Quale è la testata alla quale è più affezionata?
“Come brand adoro il Cucchiaio d’Argento perché si parla di cucina ed è la testata che gestisco, quasi, in completa autonomia. Domus è il punto di partenza, l’inizio di tutto. Quattroruote è affascinante, anche perché siamo un punto di riferimento di tutto il settore dell’auto e Meridiani mi appassiona perché amo viaggiare. Ciascuna testata mi coinvolge”.
Difficoltà da affrontare?
“La difficoltà maggiore è l’evoluzione culturale. L’azienda nata come casa editrice di periodici ora crea contenuti e informazione anche digitale.

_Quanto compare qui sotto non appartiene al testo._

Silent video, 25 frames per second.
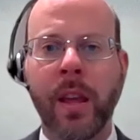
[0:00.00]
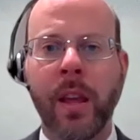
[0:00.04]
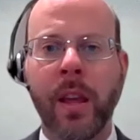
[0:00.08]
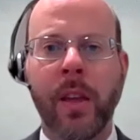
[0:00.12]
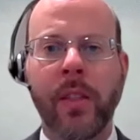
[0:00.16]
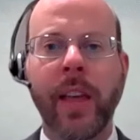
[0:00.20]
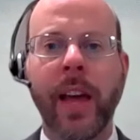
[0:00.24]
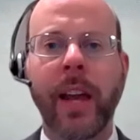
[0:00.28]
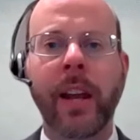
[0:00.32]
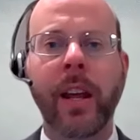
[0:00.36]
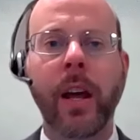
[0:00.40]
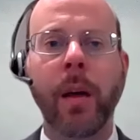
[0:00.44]

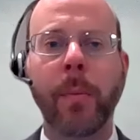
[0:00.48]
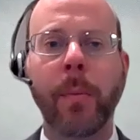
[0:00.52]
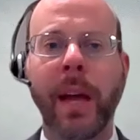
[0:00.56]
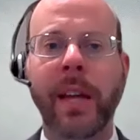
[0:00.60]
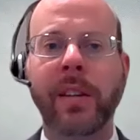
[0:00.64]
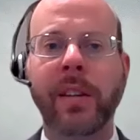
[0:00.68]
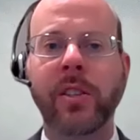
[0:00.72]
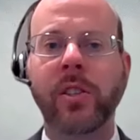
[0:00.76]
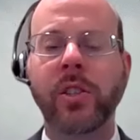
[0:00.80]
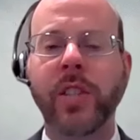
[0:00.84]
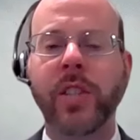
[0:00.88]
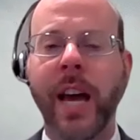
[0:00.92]
That hub
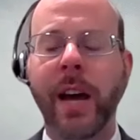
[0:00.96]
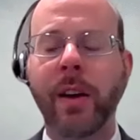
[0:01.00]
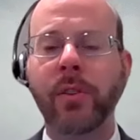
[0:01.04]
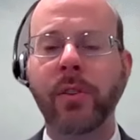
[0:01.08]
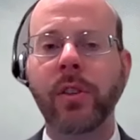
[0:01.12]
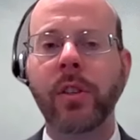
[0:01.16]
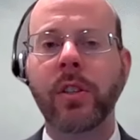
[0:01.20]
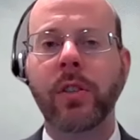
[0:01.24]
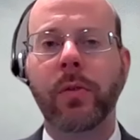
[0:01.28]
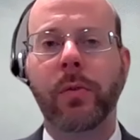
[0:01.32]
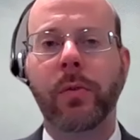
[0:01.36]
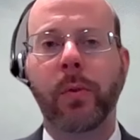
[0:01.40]
has
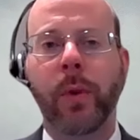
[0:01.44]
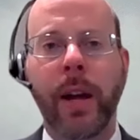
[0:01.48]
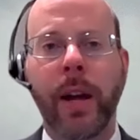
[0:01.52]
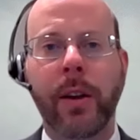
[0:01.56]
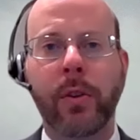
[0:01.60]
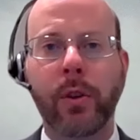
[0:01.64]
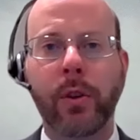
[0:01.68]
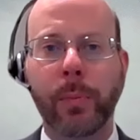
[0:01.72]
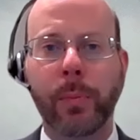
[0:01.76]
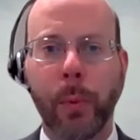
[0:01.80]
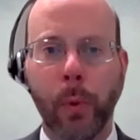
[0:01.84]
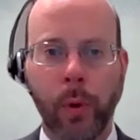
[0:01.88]
thousands of
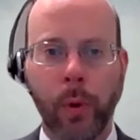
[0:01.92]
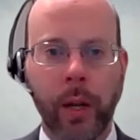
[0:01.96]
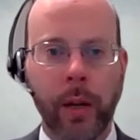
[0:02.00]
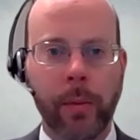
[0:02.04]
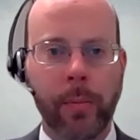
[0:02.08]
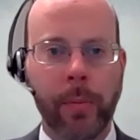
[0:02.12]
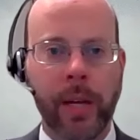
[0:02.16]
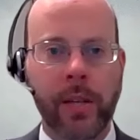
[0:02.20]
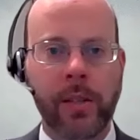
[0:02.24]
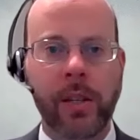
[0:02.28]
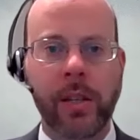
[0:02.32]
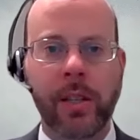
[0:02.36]
riders boarding
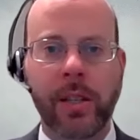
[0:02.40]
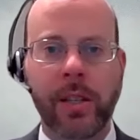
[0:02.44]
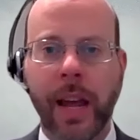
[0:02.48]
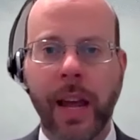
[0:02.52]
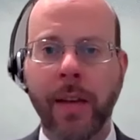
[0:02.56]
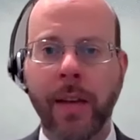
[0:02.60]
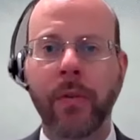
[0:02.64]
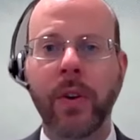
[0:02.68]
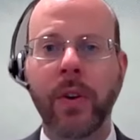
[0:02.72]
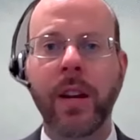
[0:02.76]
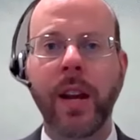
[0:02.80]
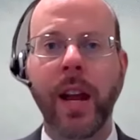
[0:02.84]
buses
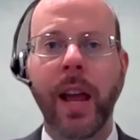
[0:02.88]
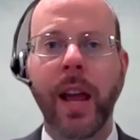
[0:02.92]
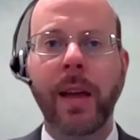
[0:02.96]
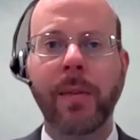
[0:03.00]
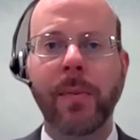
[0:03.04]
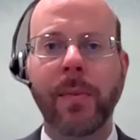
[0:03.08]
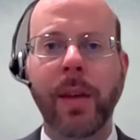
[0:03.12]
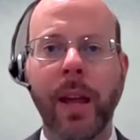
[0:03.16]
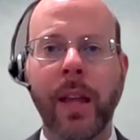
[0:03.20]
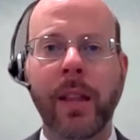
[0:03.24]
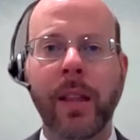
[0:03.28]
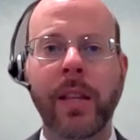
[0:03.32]
every day,
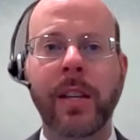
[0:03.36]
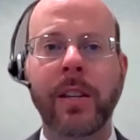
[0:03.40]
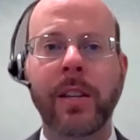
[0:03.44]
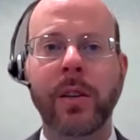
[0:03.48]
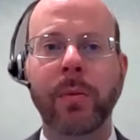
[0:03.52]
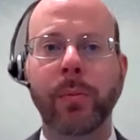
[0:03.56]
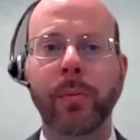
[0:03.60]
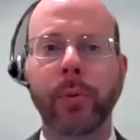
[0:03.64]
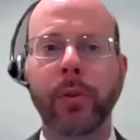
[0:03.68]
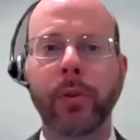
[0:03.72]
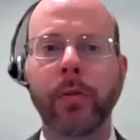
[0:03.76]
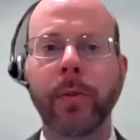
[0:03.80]
and these
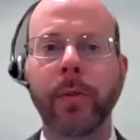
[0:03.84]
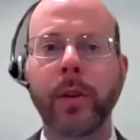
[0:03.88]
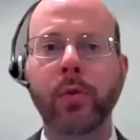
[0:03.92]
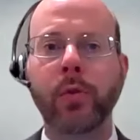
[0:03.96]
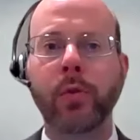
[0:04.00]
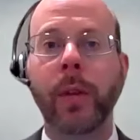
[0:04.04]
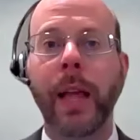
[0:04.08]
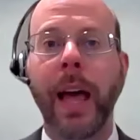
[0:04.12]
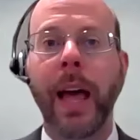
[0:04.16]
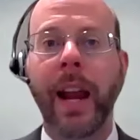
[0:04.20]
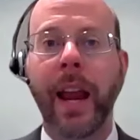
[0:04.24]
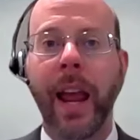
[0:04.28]
improvements
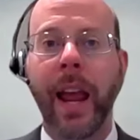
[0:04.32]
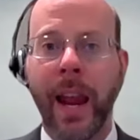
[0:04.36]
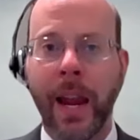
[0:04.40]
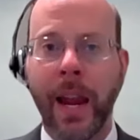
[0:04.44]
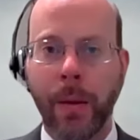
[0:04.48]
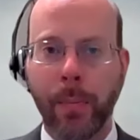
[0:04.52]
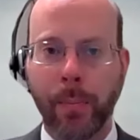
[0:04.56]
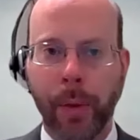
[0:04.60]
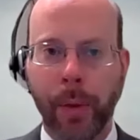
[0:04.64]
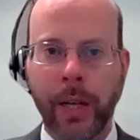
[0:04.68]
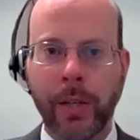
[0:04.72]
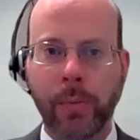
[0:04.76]
will add
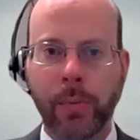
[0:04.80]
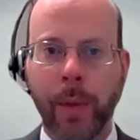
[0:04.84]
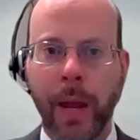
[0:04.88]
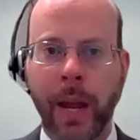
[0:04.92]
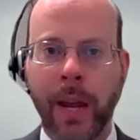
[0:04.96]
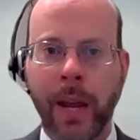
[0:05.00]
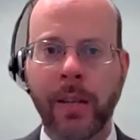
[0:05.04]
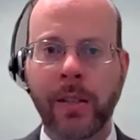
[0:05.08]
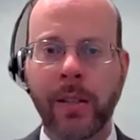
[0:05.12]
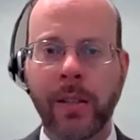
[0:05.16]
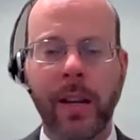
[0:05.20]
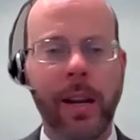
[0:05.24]
eight bus
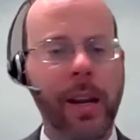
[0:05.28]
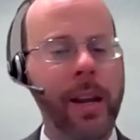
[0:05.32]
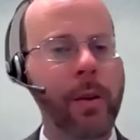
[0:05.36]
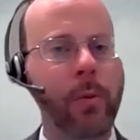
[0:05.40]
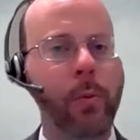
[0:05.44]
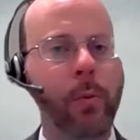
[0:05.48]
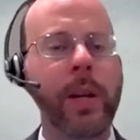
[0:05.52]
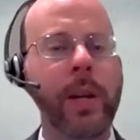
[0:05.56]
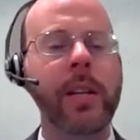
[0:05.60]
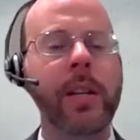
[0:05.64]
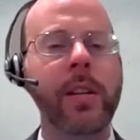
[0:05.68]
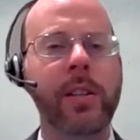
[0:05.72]
bays and
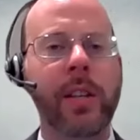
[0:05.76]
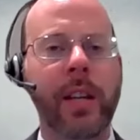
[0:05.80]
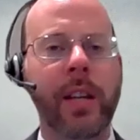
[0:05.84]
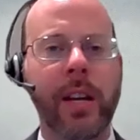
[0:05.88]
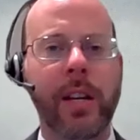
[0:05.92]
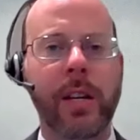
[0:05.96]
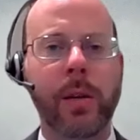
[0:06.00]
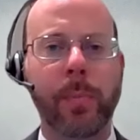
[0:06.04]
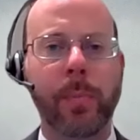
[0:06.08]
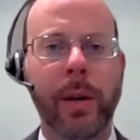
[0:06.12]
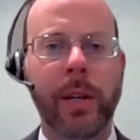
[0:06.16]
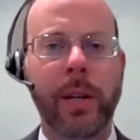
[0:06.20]

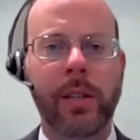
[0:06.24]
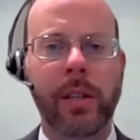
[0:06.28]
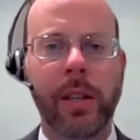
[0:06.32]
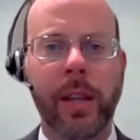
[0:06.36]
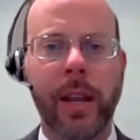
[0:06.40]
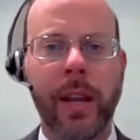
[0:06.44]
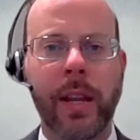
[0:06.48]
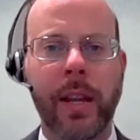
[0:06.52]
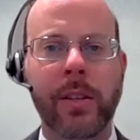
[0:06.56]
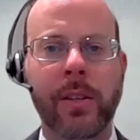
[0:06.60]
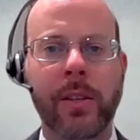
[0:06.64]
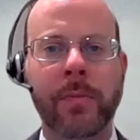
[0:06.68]
redesigned bus
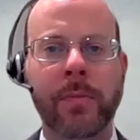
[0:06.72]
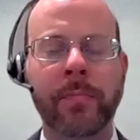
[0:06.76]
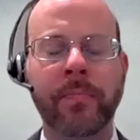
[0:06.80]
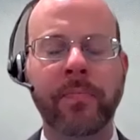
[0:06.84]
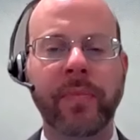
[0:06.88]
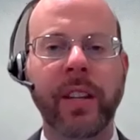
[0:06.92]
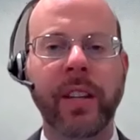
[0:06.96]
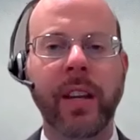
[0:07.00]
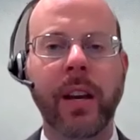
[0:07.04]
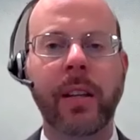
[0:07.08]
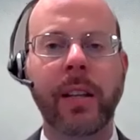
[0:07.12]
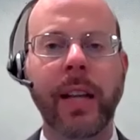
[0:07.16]
lanes,
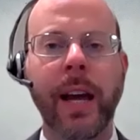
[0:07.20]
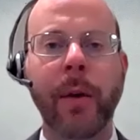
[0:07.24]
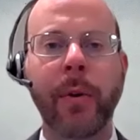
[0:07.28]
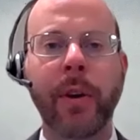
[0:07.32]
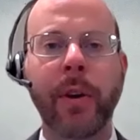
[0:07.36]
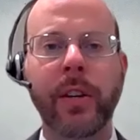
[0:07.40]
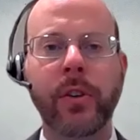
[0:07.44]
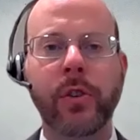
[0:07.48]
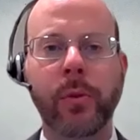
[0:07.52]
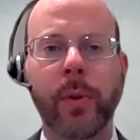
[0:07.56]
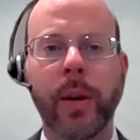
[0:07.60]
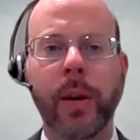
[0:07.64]

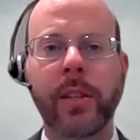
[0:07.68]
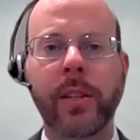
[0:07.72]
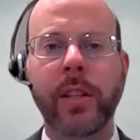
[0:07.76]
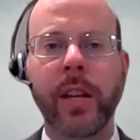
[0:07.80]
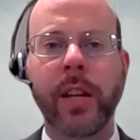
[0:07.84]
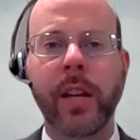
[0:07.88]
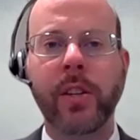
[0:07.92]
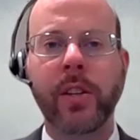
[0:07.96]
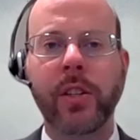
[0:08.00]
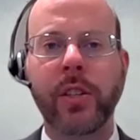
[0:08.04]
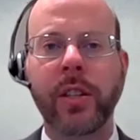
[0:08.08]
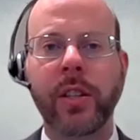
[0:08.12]
allowing transit
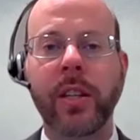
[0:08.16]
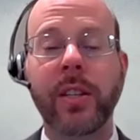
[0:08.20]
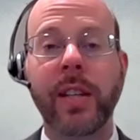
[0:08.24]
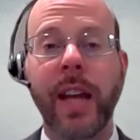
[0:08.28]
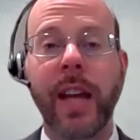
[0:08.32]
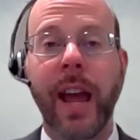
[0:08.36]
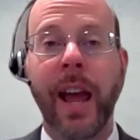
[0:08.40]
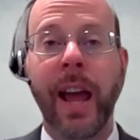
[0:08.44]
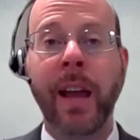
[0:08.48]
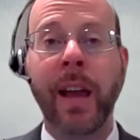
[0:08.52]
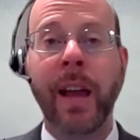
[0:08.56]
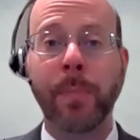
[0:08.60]
agencies to
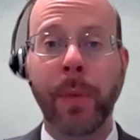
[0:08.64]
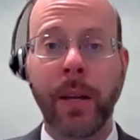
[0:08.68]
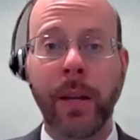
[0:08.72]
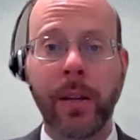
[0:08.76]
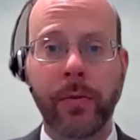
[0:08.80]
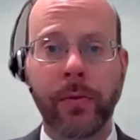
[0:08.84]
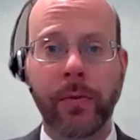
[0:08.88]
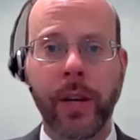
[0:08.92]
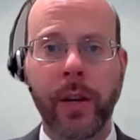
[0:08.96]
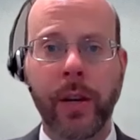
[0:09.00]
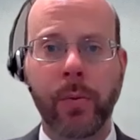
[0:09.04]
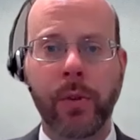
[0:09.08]
add bus
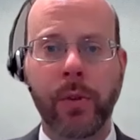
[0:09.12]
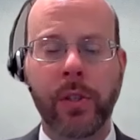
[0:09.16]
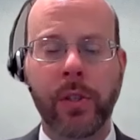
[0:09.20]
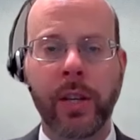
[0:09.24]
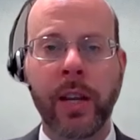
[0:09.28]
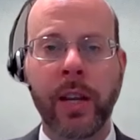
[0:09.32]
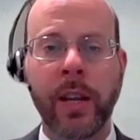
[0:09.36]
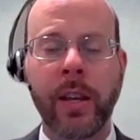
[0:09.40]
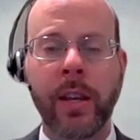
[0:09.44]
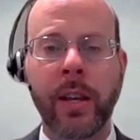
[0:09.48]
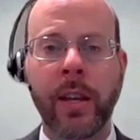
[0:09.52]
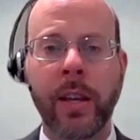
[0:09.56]

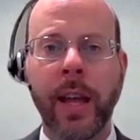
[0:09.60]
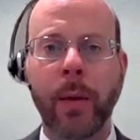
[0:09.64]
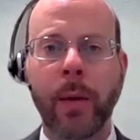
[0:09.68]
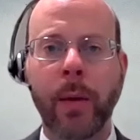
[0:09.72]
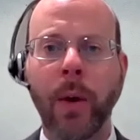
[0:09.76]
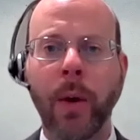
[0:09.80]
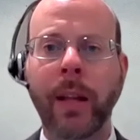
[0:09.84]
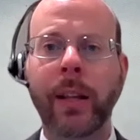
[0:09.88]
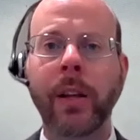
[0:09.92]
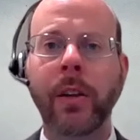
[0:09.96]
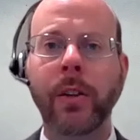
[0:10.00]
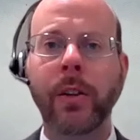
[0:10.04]
frequency
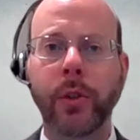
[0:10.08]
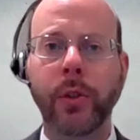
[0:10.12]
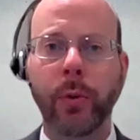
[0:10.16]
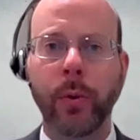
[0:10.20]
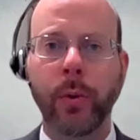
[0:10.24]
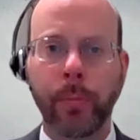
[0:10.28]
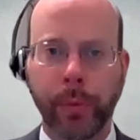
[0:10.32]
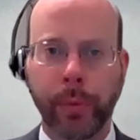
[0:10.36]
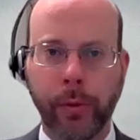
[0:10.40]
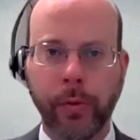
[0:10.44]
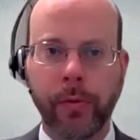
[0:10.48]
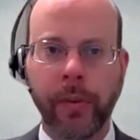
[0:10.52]
while also
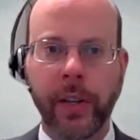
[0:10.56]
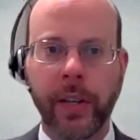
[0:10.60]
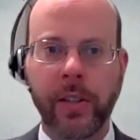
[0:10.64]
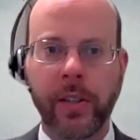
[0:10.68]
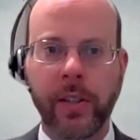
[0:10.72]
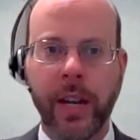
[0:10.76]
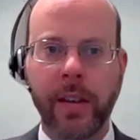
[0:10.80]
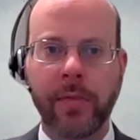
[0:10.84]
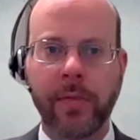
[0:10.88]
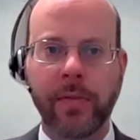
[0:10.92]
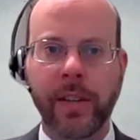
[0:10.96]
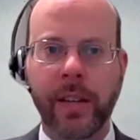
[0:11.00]
improving
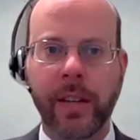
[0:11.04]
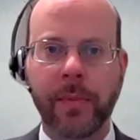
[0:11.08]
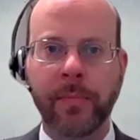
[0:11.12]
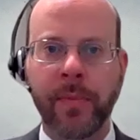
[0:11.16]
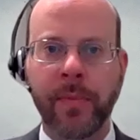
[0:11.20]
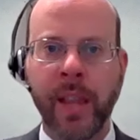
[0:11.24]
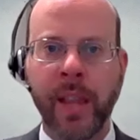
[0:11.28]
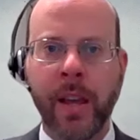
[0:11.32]
safety.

Riadattarsi, riposizionarsi questa la difficoltà maggiore. Il mio successo, e il mio orgoglio, è stato lo sviluppo di tutta l’area professional, dove fin da subito ho avuto autonomia”.
Da vicepresidente FIEG pensa che la Federazione possa ancora incidere sul futuro dell’editoria italiana?
“La FIEG è fondamentale oggi più che mai. Il nostro settore sta subendo più di altri la rivoluzione digitale (quella che Giovanni Giovannini storico presidente FIEG definiva la Grande Mutazione n.d.r.), mai noi editori abbiamo in comune gli obiettivi e tutti insieme continuiamo a confrontarci e a raccogliere le esigenze di tutti”.